# Benchmark - WEFE, Fair Embedding Engine and Responsibly.AI

To the best of our knowledge, we are aware of only three Python libraries that implement bias measurement and mitigation methods: Fair Embedding Engine (FEE) and Responsibly.

According to its authors, Fair Embedding Engine () is defined as "A Library for Analyzing and Mitigating Gender Bias in Word Embeddings", while Responsibly () is defined as "Toolkit for Auditing and Mitigating Bias and Fairness of Machine Learning Systems."
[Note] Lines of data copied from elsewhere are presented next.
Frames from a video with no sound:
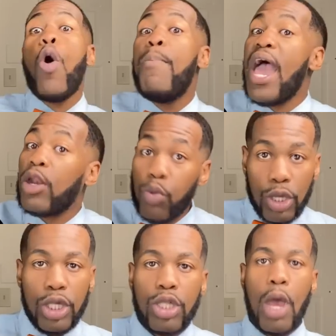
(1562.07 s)

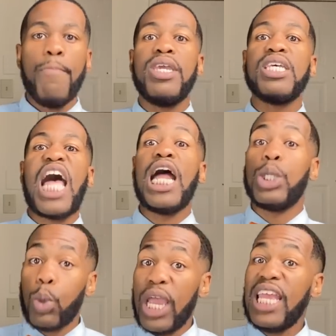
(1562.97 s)
batteries because I
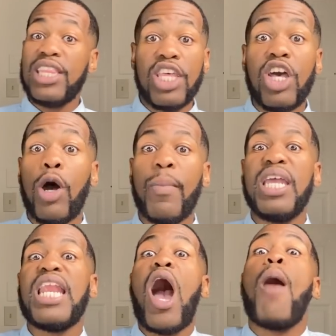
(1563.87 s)
drained them, and
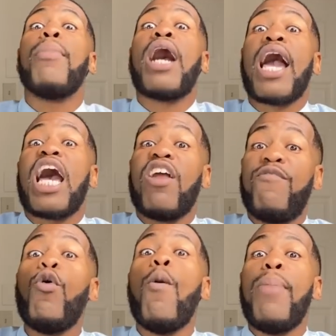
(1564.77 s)
now I'm a, I got a
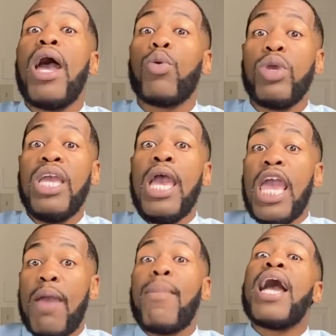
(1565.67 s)
full battery,
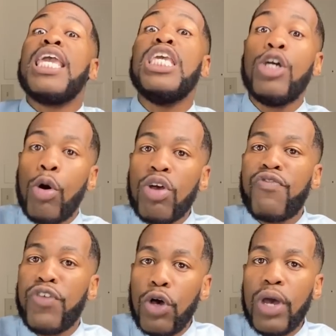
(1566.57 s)
and my ego is
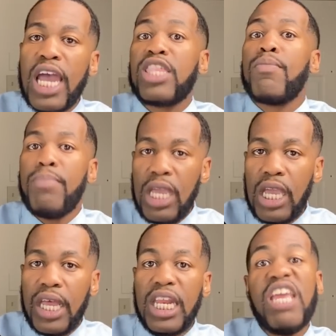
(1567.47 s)
filled as a
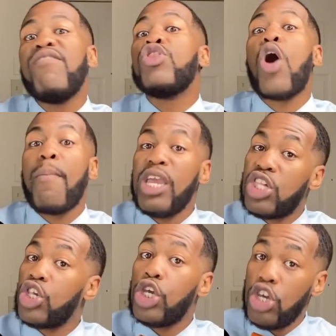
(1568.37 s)
man, even though I'm
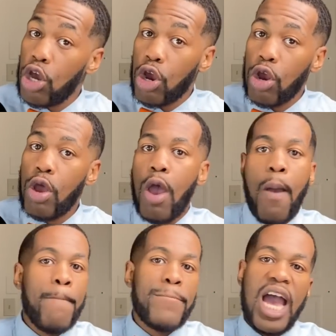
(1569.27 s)
insecure
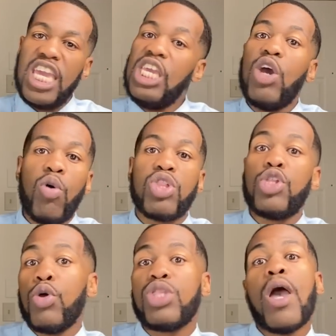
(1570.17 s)
my ego is
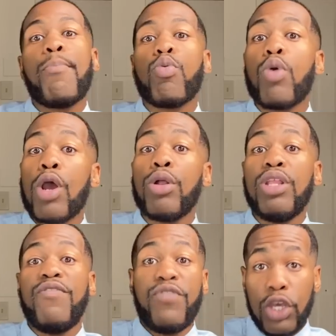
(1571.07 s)
still temporarily
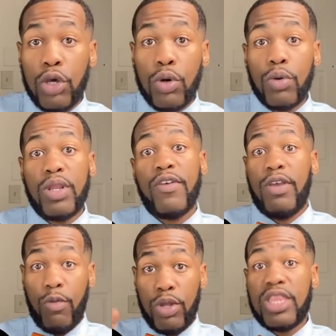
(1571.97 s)
filled
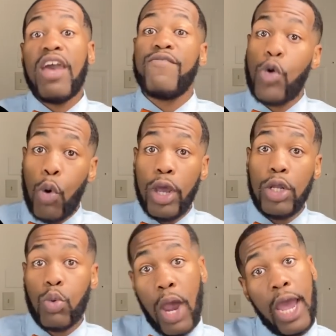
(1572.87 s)
with that void,
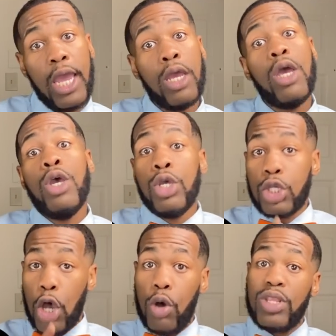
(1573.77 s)
right?
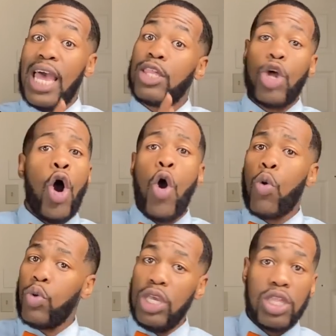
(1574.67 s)
So that's the whole
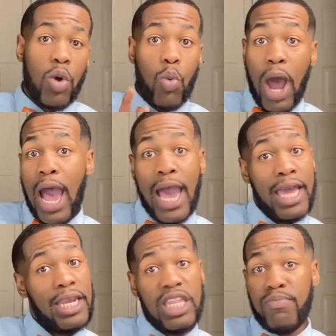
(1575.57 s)
reason why
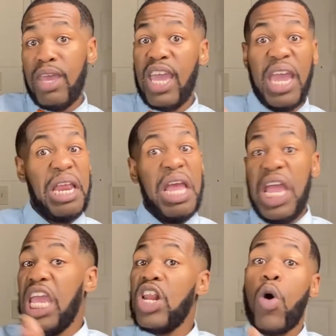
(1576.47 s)
this man,
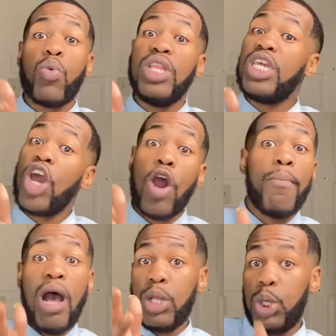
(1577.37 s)
he don't really care
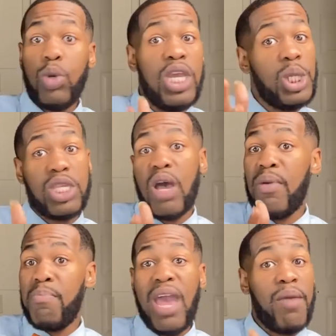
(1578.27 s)
about you. He just
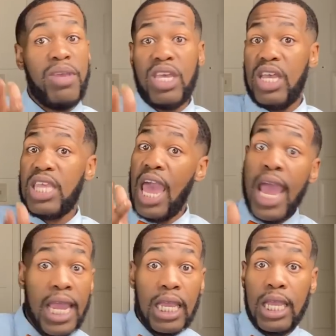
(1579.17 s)
coming back because,
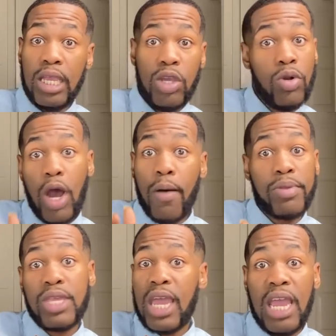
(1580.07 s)
hey, you know what I'm
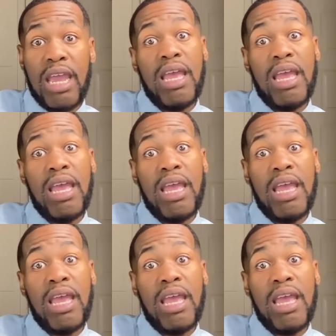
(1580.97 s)
saying?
The FEE and Responsibly documentation can be found at the following links respectively: 
- https://github.com/FEE-Fair-Embedding-Engine/FEE
- https://docs.responsibly.ai/

The following document shows a comparison in various areas between these libraries with respect to WEFE.

The points to be evaluated are:
    
1. Ease of installation
2. Quality of the package and documentation.
3. Ease of loading models
4. Ease of running bias measurements. 
5. Performance in execution times.   


## 0. Metrics Comparison

## 1. Ease of installation

This comparison aims to evaluate how easy it is to install the library.

### WEFE

According to the documentation, WEFE is available for installation using the Python Package Index (via pip) as well as via conda.


```bash
pip install --upgrade wefe
# or
conda install -c pbadilla wefe
```

### Fair Embedding Engine

In the case of FEE, neither the documentation nor the repository indicates how to install the package. Therefore, the easiest thing to do in this case is to clone the repository and then install the requirements manually.

1. Clone the repo
```bash
$ git clone https://github.com/FEE-Fair-Embedding-Engine/FEE
```

2. Install the requirements.
```bash
$ pip install -r FEE/requirements.txt
$ pip install sympy
$ pip install -U gensim==3.8.3
```

### Responsibly

According to its documentation, responsibly is also hosted in the Python Package Index so it can be installed using pip.

```bash
$ pip install responsibly
```

### Conclusion

Both WEFE and responsibly are easy to install, which lowers the initial barriers to entry. FEE, on the other hand, requires more knowledge of Python to be able to use it.

## 2. Quality of the package and documentation

This benchmark seeks to compare the quality of the documentation as well as the quality and best practices of the code.

### WEFE

WEFE has a complete documentation page, which explains in detail the use of the package: an about with the motivation and objectives of the project, quick start showing how to install the library, multiple user manuals to measure and mitigate bias, detailed API of the implemented methods, theoretical manuals and finally implementations of previous case studies.

In addition, most of the code is tested and was developed using continuous integration mechanisms (through a linter and testing in Github Actions) that keep it with a good code quality.


### Fair Embedding Engine

FEE has a documentation, which covers only the basic aspects of the API plus a flowchart showing the main concepts of the library.
The documentation does not contain user guides, code examples or theoretical information about the implemented methods.

On the other hand, no tests, linters or continuous code integration mechanisms could be identified.

### Responsibly

Responsibly has also a complete documentation page, which explains the use of the package: an index with the main project information and a quick start showing how to install the library, demos that act as user manuals, and a detailed API of the implemented methods.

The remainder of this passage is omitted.